# Field switching as a transmission?



## drgrieve (Apr 14, 2011)

Hi haven't been able to find much on this so I guess it's a bust but just in case ....

Looking at Kostov 11" 250v and they mention :



> The motor's field swithcing option allows driving mods optimal for both racing and city driving. Series field mode gives lower rpm and higher torque both at a reduced amp draw making it ideal for the typical city conditions with frequent starts/stops and low average speed. Switching to parallel field mode increases rpm and nominal amp draw while decreasing torque a bit.


http://kostov-motors.com/tractionmo...c)/seriesdcmotorsforelectricvehicles/k11250v/

Not sure what that means but can that be done while driving or only can be changed in the garage?

And thus if can be done while driving could it be used as an electric transmission?


----------



## major (Apr 4, 2008)

drgrieve said:


> Hi haven't been able to find much on this so I guess it's a bust but just in case ....
> 
> Looking at Kostov 11" 250v and they mention :
> 
> ...


Hi grieve,

Field switching from fields in series (S) to fields in series parallel (S/P) is just a method of field weakening. S is the strong field and S/P is the weak field mode. When you have a motor built this way (4 field terminals) you can in fact switch from S to S/P on the fly if you install the proper contactor arrangement and required logic circuitry to coordinate the switch with the motor controller. These contactors must carry full motor current and are therefore large and expensive.

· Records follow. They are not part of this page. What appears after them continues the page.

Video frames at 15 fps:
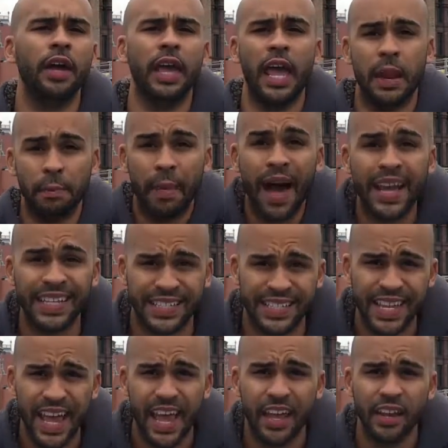in my
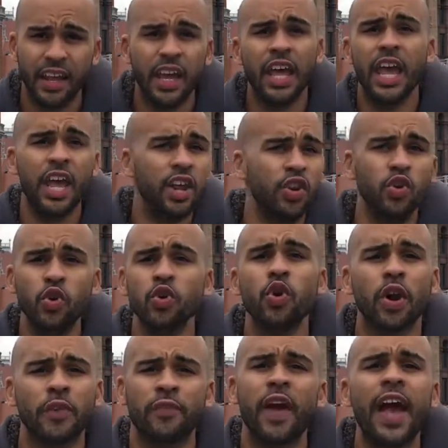set in New
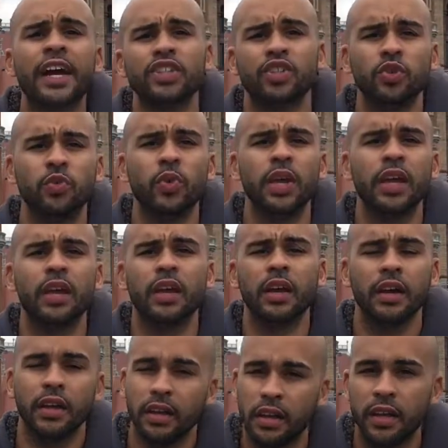York Fashion Week.
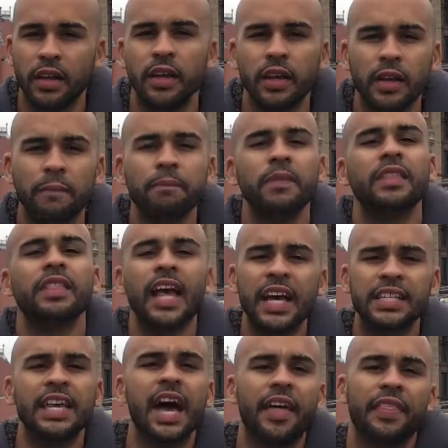
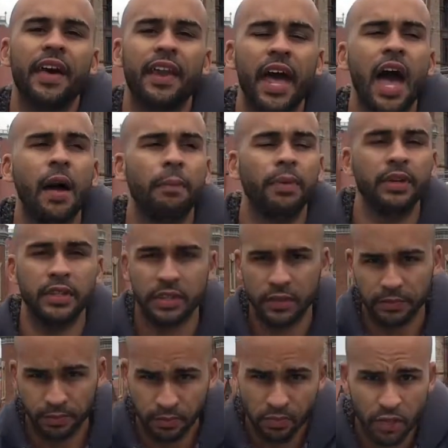That's how that happens.
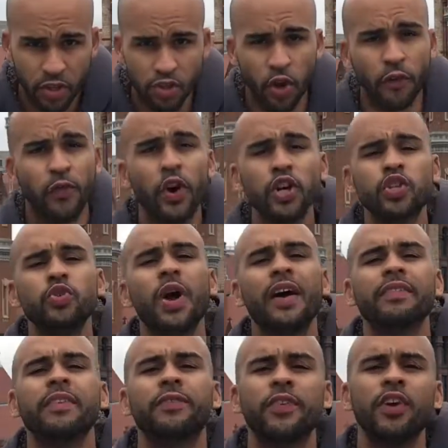So first you
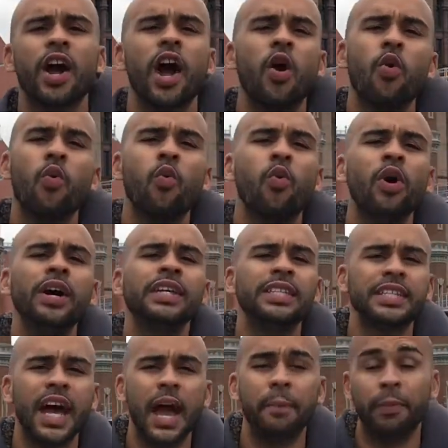have to figure out what
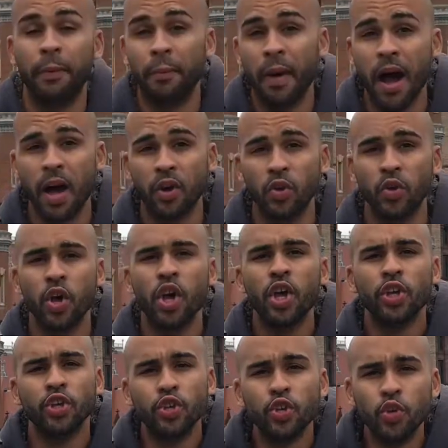type of model
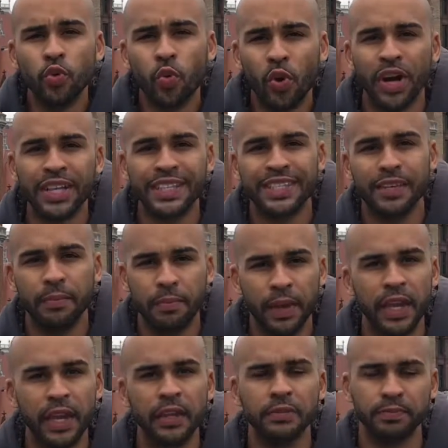you want to
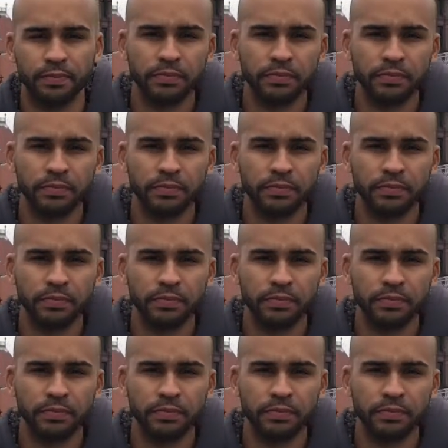be.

What does S to S/P get you in terms of performance? Maybe 10 to 15% more torque per amp in the mid-high load range in S mode. Is it worth it? Your call, but I would think that it would be less expensive, less mass and more reliable to use a 10 to 15% higher current limit and keep it in S/P mode.

Regards,

major


----------



## DavidDymaxion (Dec 1, 2008)

Just one data point, but I recently tried field parallel vs. series on a GE series motor with 4 field terminals.

Fields in parallel, 12V, gave 3500 rpm and 25 A drawn.

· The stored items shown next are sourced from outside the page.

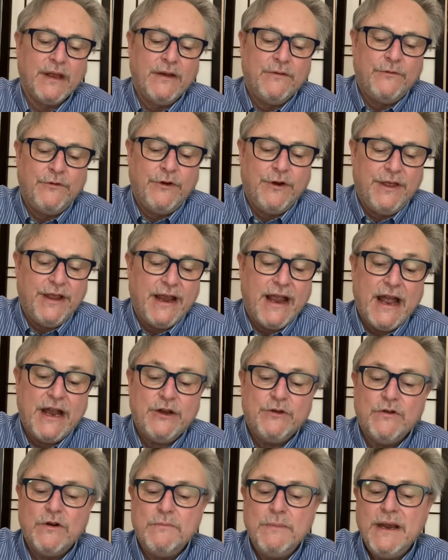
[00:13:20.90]
For the
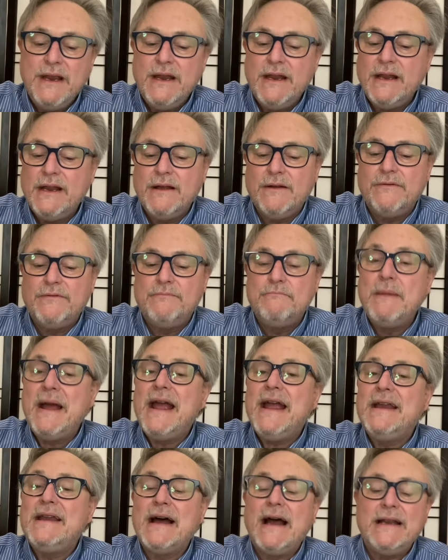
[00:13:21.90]
annual meeting of
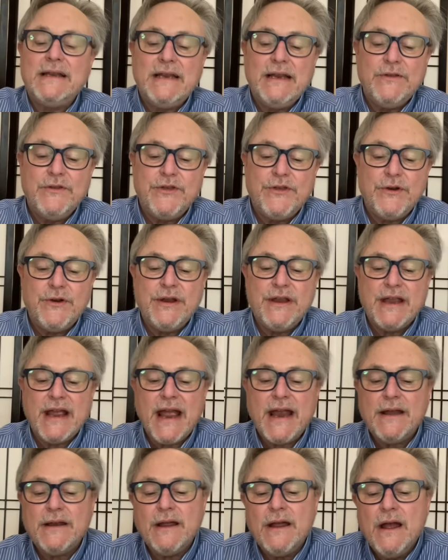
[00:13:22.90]
May
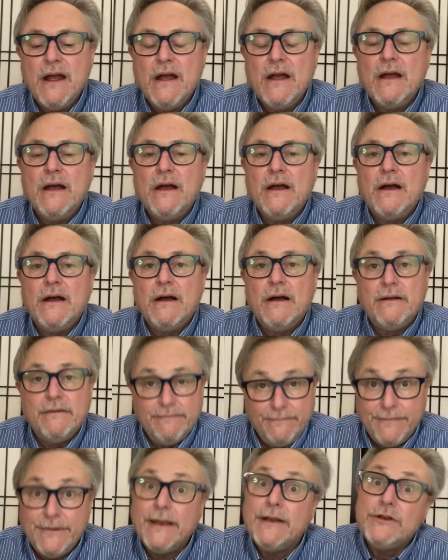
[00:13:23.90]
1938,
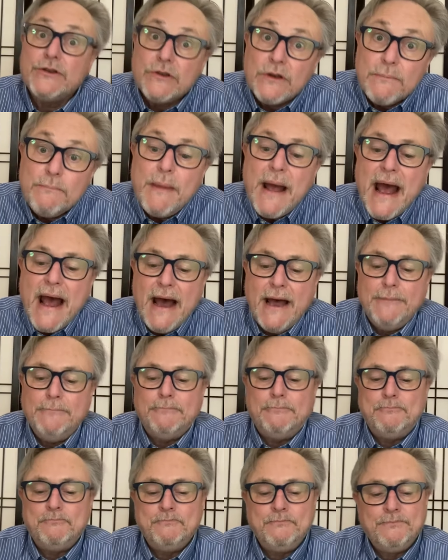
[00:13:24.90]
things looked bad,
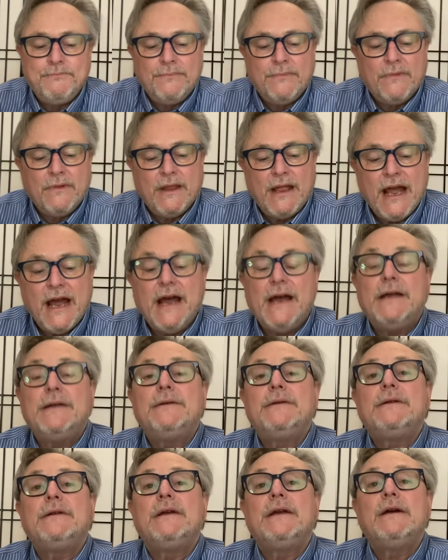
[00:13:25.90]

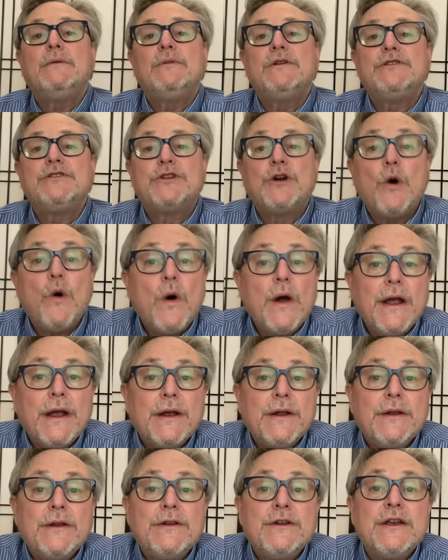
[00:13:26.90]
and it was
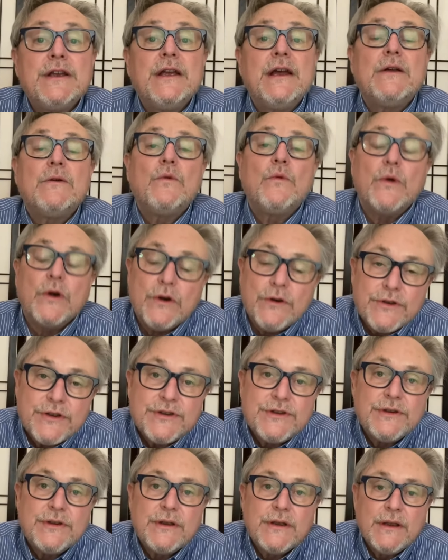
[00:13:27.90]
going to get
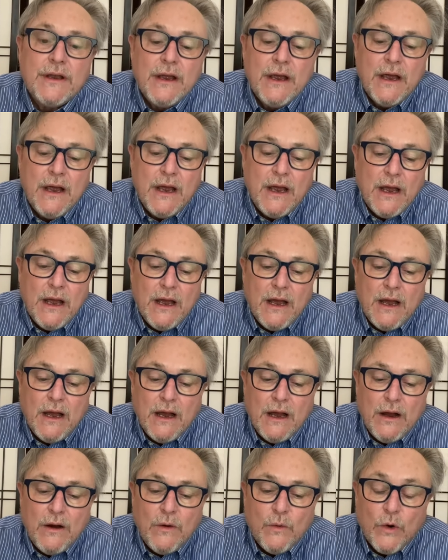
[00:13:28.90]
worse.
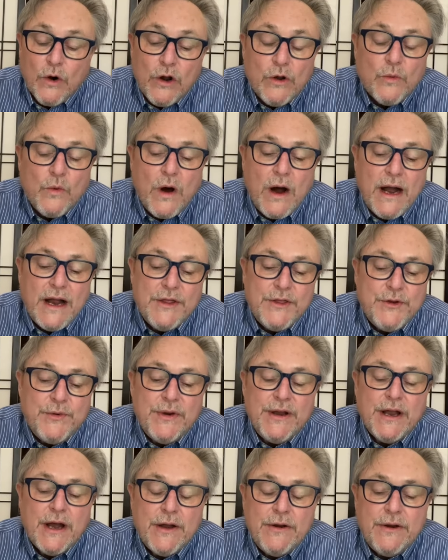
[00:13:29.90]
Worldwide,
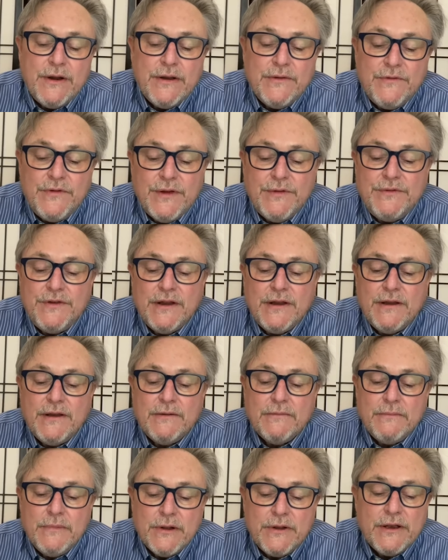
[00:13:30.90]
350
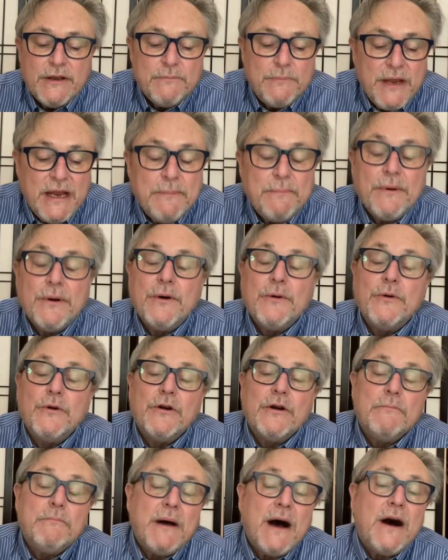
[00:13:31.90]
million people
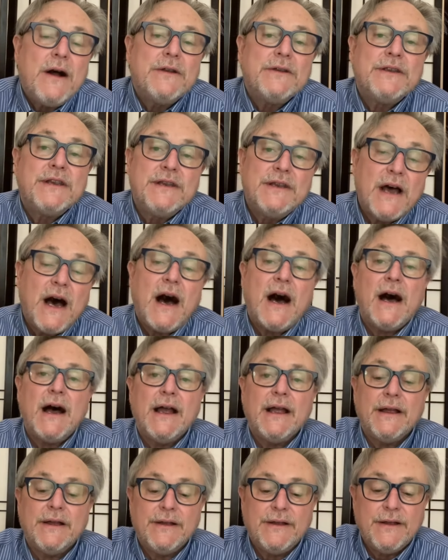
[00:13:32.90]
were about to
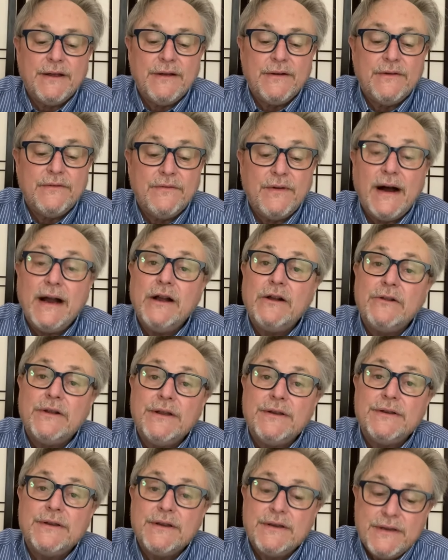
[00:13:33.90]
die
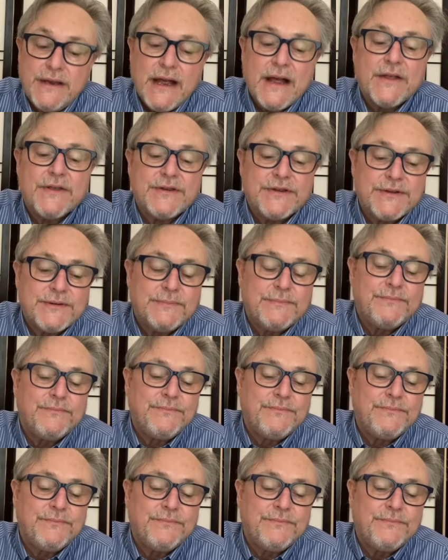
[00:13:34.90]
violent deaths.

Fields in series, 12V, gave 2800 rpm and 15 A draw.

Unless you are chasing higher rpm it looks like running fields in series is the better deal.


drgrieve said:


> Hi haven't been able to find much on this so I guess it's a bust but just in case ....
> 
> Looking at Kostov 11" 250v and they mention :
> 
> ...


----------



## major (Apr 4, 2008)

DavidDymaxion said:


> Just one data point, but I recently tried field parallel vs. series on a GE series motor with 4 field terminals.
> 
> Fields in parallel, 12V, gave 3500 rpm and 25 A drawn.
> 
> ...


Hi David,

This was obviously a no load test. From such a test, it is not possible to determine the better way to connect the fields, S or S/P.

For the dual field series motor having both S and S/P connections available, you have a 2 to 1 difference in excitation, or field excitation to armature ratio. For the armature there exists an optimum level of field mmf with respect to its own mmf. The series wound motor is particularly unique in that this ratio remains constant with respect to load. However some adverse effects will occur at certain loads when that field to armature mmf ratio is too far off from its optimum. Typically a range of 1.5 to 1 won't hamper performance much. But a 2 to 1 range is pushing it.

So I suspect that motors like the Kostov dual field designs take a compromise approach and suffer a little in each the S and S/P modes but will run satisfactorily in either. Other motors you may find, like your GE, may not have been designed this way. I don't know what the intended application for that GE motor was. But for example, before modern controllers, some forklift motors would have dual fields where the S connection was used for only starting and were intended to run in S mode just for a short period. When in the S mode, it will have 4 times the field resistance. This was convenient to limit starting current. But also would have 4 times the loss (watts) in the field and result in excessive field heat. So running such a motor in the S mode continually would likely overheat the field coils as well as cause an inefficient power conversion in the armature.

On the other hand, that GE motor may have been designed to run in S mode most of the time and to use the S/P mode for a top speed increase at full throttle after the vehicle had accelerated past the high current draw. You then would be better off running in the S mode permanently. I doubt this was the case, but you never know unless you could find the original application information. You might be able to make an educated guess if you could count the turns in the armature and field, or accurately measure the armature and field resistance.

Without getting into all that, I say it would be better to run in S/P if you have a high frequency controller. If you experience commutation arcing which you cannot correct with advance, consider the S mode. But install field temperature sensors.

Regards,

major


----------



## gor (Nov 25, 2009)

i expected more s/p difference
looks like on k11 it doesn't worth to bother with series


----------



## DavidDymaxion (Dec 1, 2008)

Thanks for the info, I hadn't known about the forklift low speed thing. I imagine it would turn quite slowly on just 12V in that mode? I'm also surprised a series motor would overheat its fields, even with the fields in series.


major said:


> ... before modern controllers, some forklift motors would have dual fields where the S connection was used for only starting and were intended to run in S mode just for a short period. When in the S mode, it will have 4 times the field resistance. This was convenient to limit starting current. But also would have 4 times the loss (watts) in the field and result in excessive field heat. So running such a motor in the S mode continually would likely overheat the field coils as well as cause an inefficient power conversion in the armature. ...


----------